The Mets sleepwalked through a four-game sweep at home, losing four in a row to the miserable Colorado Rockies. The Rockies are the only team in baseball whose overall pitching staff resembles that of the Mets bullpen in terms of awfulness, and yet the Amazins scored a grand total of 5 runs against them. An excellent outing by Matt Harvey and a promising debut from Collin McHugh were completely wasted, while the bats slumbered, the defense bumbled, and the bullpen was, well, the bullpen.
Following an awful 1-0 loss on Thursday afternoon, WFAN's Mike Francesa unloaded with a loud, lengthy screed about how badly the team has played. Even judged against Francesa's oratorical standard, this was an epic rant. The reaction from angry, frustrated Mets fans was immediate and overwhelmingly positive.

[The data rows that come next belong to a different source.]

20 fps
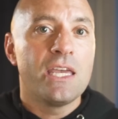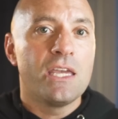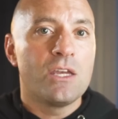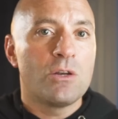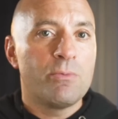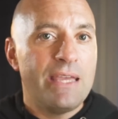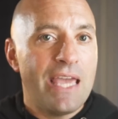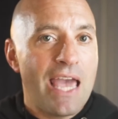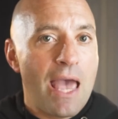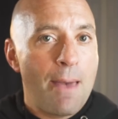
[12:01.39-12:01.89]

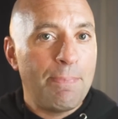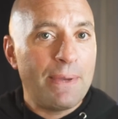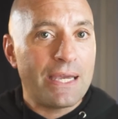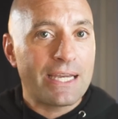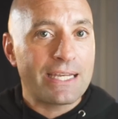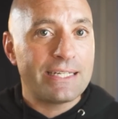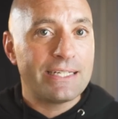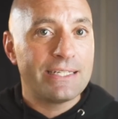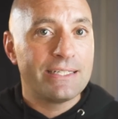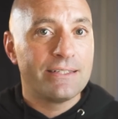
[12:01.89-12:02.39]
It'll be
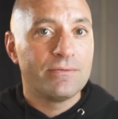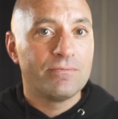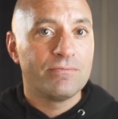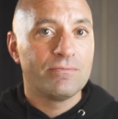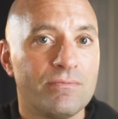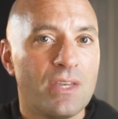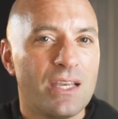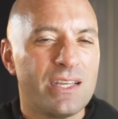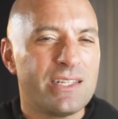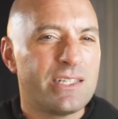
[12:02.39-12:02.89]
epic.
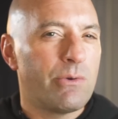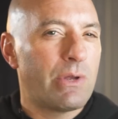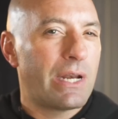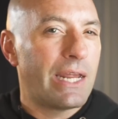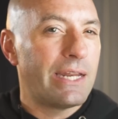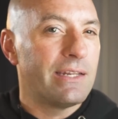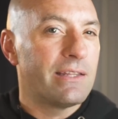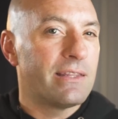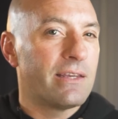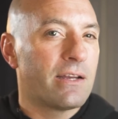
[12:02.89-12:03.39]
See what
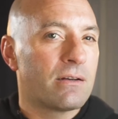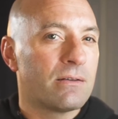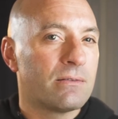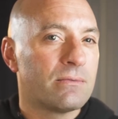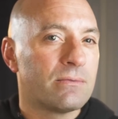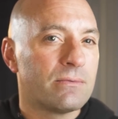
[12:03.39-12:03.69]
I did there?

I find this reaction completely unsurprising, and yet still disappointing. While any Mets fan witnessing the last six weeks of baseball would want to scream, the motivation and substance of Francesa's diatribe are suspect at best.

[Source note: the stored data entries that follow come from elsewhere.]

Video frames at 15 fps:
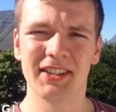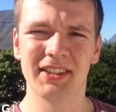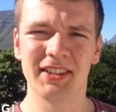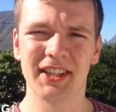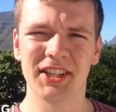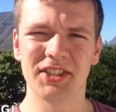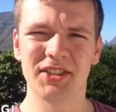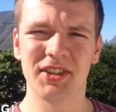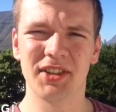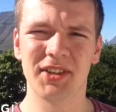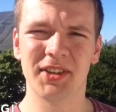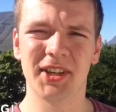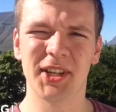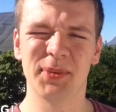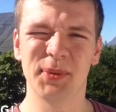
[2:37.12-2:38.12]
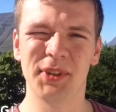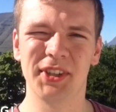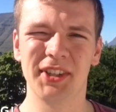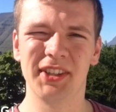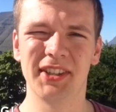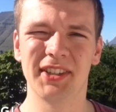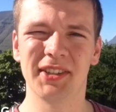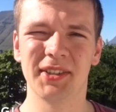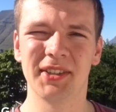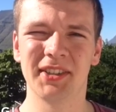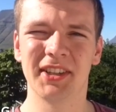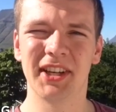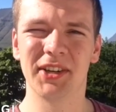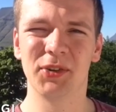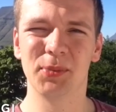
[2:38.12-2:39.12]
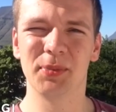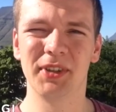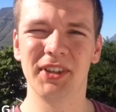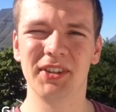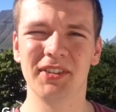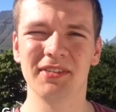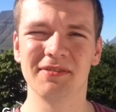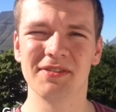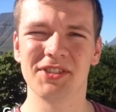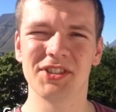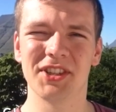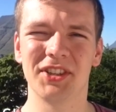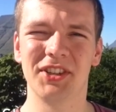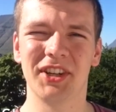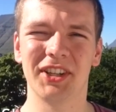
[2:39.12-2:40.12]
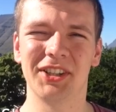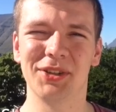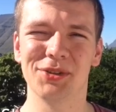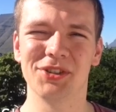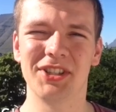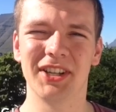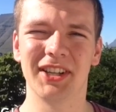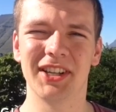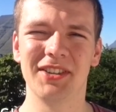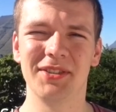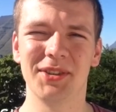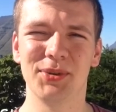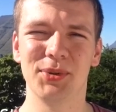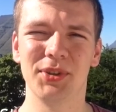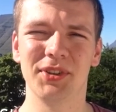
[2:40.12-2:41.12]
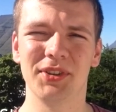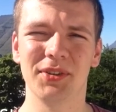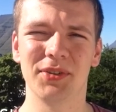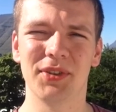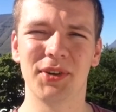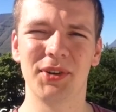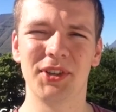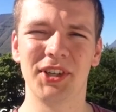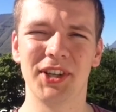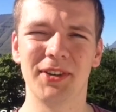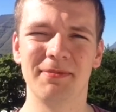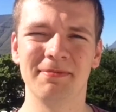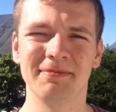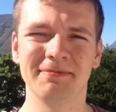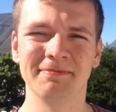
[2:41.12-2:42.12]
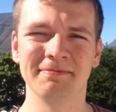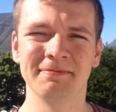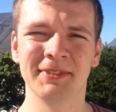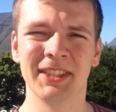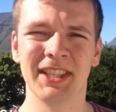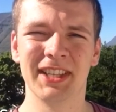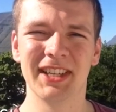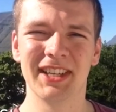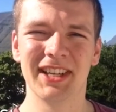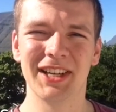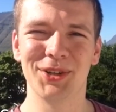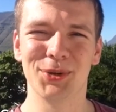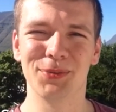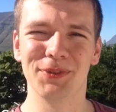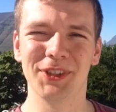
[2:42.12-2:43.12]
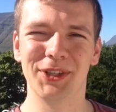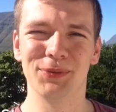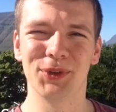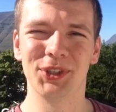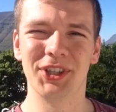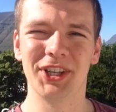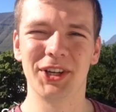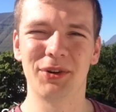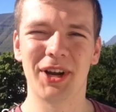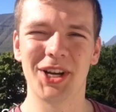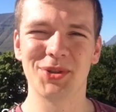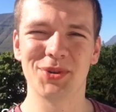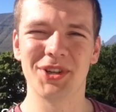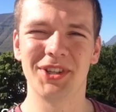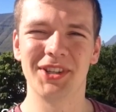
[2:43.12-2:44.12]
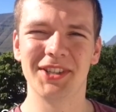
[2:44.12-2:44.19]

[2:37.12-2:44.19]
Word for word: Next year, God willing, I will be studying at Tilsley again, doing the third year, and hopefully in one year graduate.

A fan can react to what a team does any way s/he wants, be it calling into WFAN, commenting on a blog, or just yelling to your neighbor at the bar. But here's the thing: Francesa is not a fan. He is certainly not a Mets fan. Even on those rare occasions when the Mets do well, Francesa manages to find something with which to needle the team and its fanbase. He does this because his bread and butter is recognizing a fanbase's collective psyche and tapping into what will motivate that fanbase to tune in and call up. What Francesa does is crude theater on the level of pro wrestling, with him playing the part of both Face and Heel.
To speak in broad terms, the Mets fan's psyche lies in the Venn intersection of self-pity, dread, and righteous anger. Exactly why this is the case is a whole other article--a book, maybe--but anyone who has spent time among Mets fans, online or IRL, knows it to be true. And so, Mets fans not only accept the kind of blasting Francesa gave them; they demand it.

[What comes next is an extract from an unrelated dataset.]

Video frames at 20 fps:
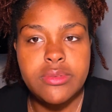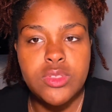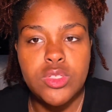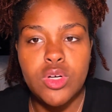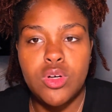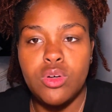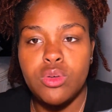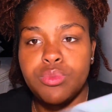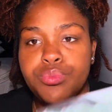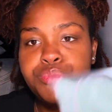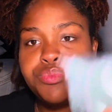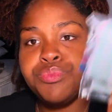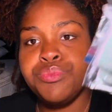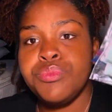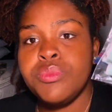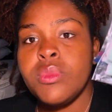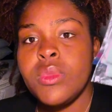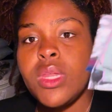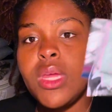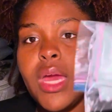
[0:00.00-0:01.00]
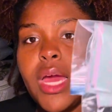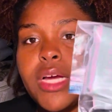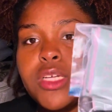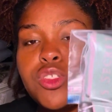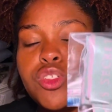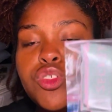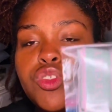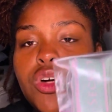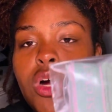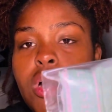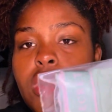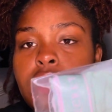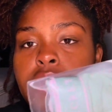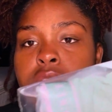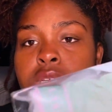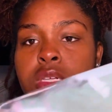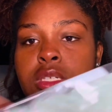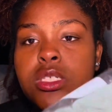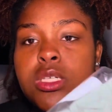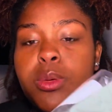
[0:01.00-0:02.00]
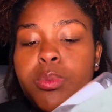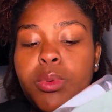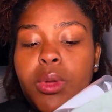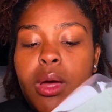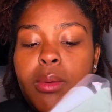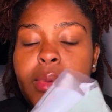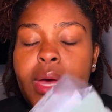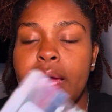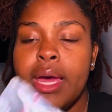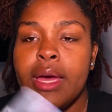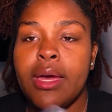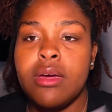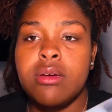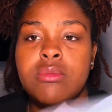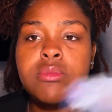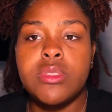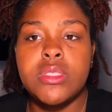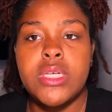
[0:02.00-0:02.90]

So, extra draws, Ziploc bag,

If the Yankees found themselves suffering through a stretch like the Mets are now, Francesa would approach it very differently--not because he's a Yankees fan, but because Yankee fans would not accept that kind of approach. Listen to how he handled the end of the 2004 ALCS: not with ballistic anger, but with an undercurrent of unspoken entitlement. You get a sense listening to him that the outcome of that series left him feeling wronged. This shouldn't have happened to me, of all people. Whereas a Mets fan would have secretly suspected a 3-0 advantage in a series would vanish all along--and yet still be furious about it.
Francesa's ultimate intent was not to give vent to a fanbase's frustrations, but to exploit them for press and ratings. That's his right as a radio host--his duty, really. But let's stop pretending this is a Peter Finch in Network moment, or an expression of a grass-roots movement. It is astroturf at best. It is a reflection of real feelings, but only in a third-hand venal fashion, like a table full of cheap souvenirs sold across the street from an historical site.
Mike Francesa is a troll. He's a pioneer in that field, but a troll nonetheless, and as we all know, it's best not to feed them.